I have a Rails app that is uploading data to a Node.js endpoint. The endpoint works for smaller data sets, but at a certain size begins to time out consistently with a 504 error. After the 504 error appears, the Nodejs logs show the endpoint getting hit and a few minutes later I see the image created from the uploaded data appear in S3. I know it sounds off the bat like I should just upload the data to S3 from the Rails app, but let's just take as a given that's a no go.
Looking at the Nginx access logs for the Node.js application I see a 499 being returned for the endpoint.
The 499 means the client closed the connection based on this https://httpstatuses.com/499
This person had a similar issue: NginX issues HTTP 499 error after 60 seconds despite config. (PHP and AWS)
However, I've already implemented their solution (increase the idle timeout for the associated ELB on AWS). No dice, despite confirmation here (How to figure out Nginx status code 499) that the ELB is the likely 'client' closing the connection to the Node.js application.
The ELB logs show a 504 error with the following values
request_processing_time = -1
backend_processing_time = -1
response_processing_time = -1
elb_status_code = 504
backend_status_code = 0
received_bytes = 2167746
sent_bytes = 0
I'm not 100% sure how to interpret this as clearly it received all the bytes and sent them on to the Node.js server (or else my image would never have been created). I'm just assuming sent_bytes refers to bytes sent as a response to the request. In which case, 0 makes perfect sense since it timed out.
This post outlined some potential interpretations https://hardwarehacks.org/blogs/devops/2015/12/29/1451416941200.html
Based on this article, it seems that the log line I'm seeing indicates, "The application did not respond to the ELB at all, instead closing its connection when data was requested. This is a fast timeout — the 504 will typically be returned in a matter of milliseconds, well under the ELB's timeout setting."
That doesn't sound correct, since it takes about 2 minutes to timeout. Since that's the default nodejs timeout, I thought perhaps I hadn't effectively lengthened it, but it's set correctly to significantly longer for debugging purposes (10 minutes) which I confirmed with
time telnet localhost 3500
I'm using Puma as my Rails server and Puma does not include a request timeout mechanism; even if it did, there are no errors being logged. I thought maybe it was the Httparty timeout, but then I wouldn't be getting a response with a 504 instead it would be giving me a Net Timeout error.

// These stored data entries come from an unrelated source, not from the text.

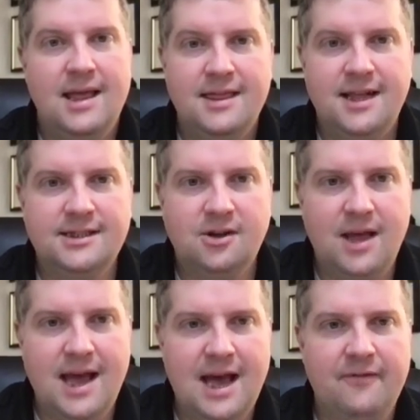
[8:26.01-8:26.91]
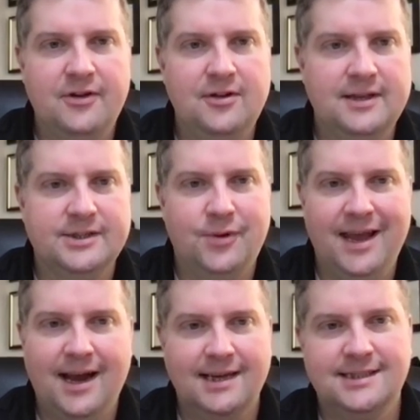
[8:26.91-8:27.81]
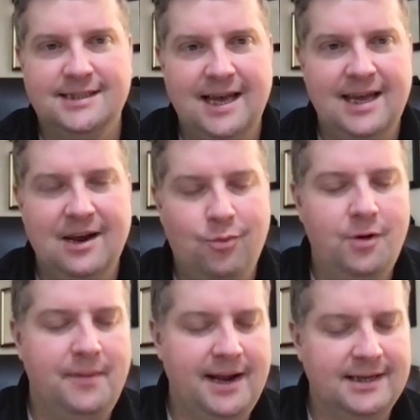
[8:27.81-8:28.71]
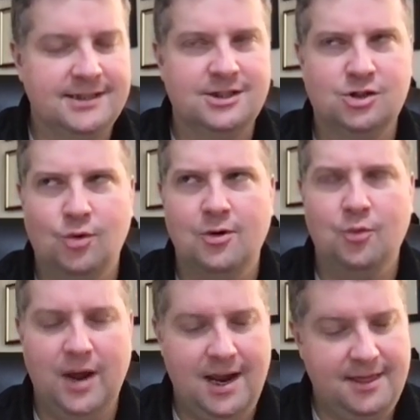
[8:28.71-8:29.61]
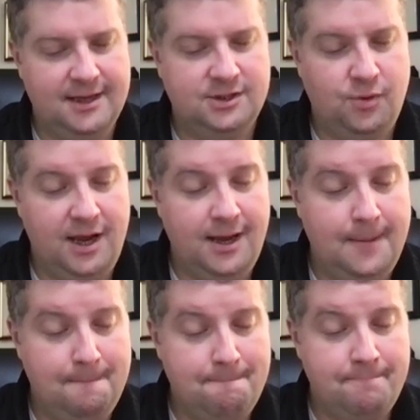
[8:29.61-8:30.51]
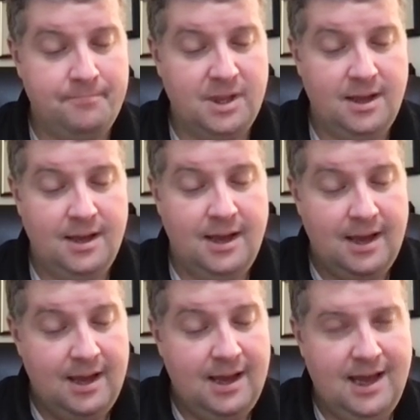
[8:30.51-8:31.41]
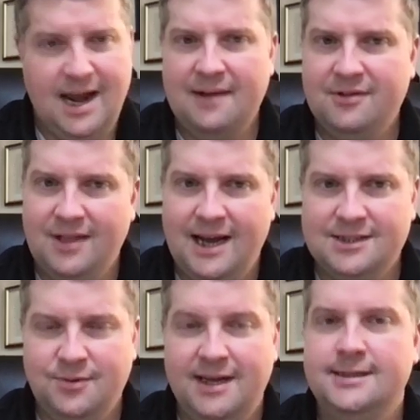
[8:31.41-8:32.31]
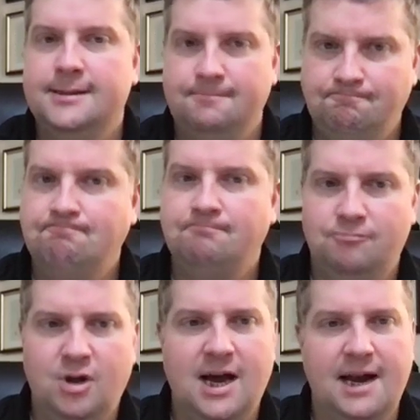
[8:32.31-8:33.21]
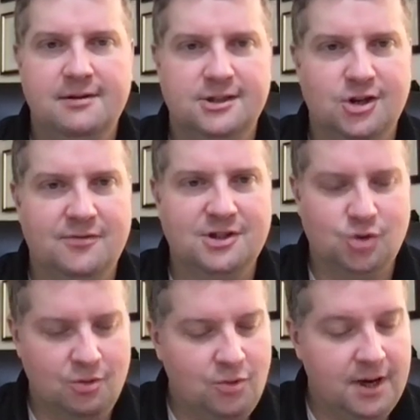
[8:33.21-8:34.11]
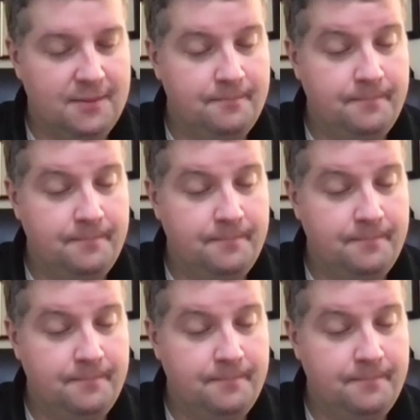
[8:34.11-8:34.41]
That's all I have for you this week. I said it would be a shorter week this week, and after last week's, we kind of deserve a short one.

My nginx config is based on https://www.digitalocean.com/community/tutorials/how-to-set-up-a-node-js-application-for-production-on-ubuntu-14-04
server {
listen 80;
location / {
proxy_pass http://127.0.0.1:3500;
proxy_http_version 1.1;
proxy_set_header Upgrade $http_upgrade;
proxy_set_header Connection '';
proxy_set_header Host $host;
client_max_body_size 20m;
client_body_timeout 600s;
keepalive_timeout 600s;
send_timeout 600s;
proxy_connect_timeout 600s;
proxy_send_timeout 600s;
proxy_read_timeout 600s;
}
}
This isn't my area of expertise, and I'm out of ideas. I'd love some direction, ideas, clarifications, etc. on how to make these larger data files successfully go through without timing out. Hopefully there's something super obvious I overlooked.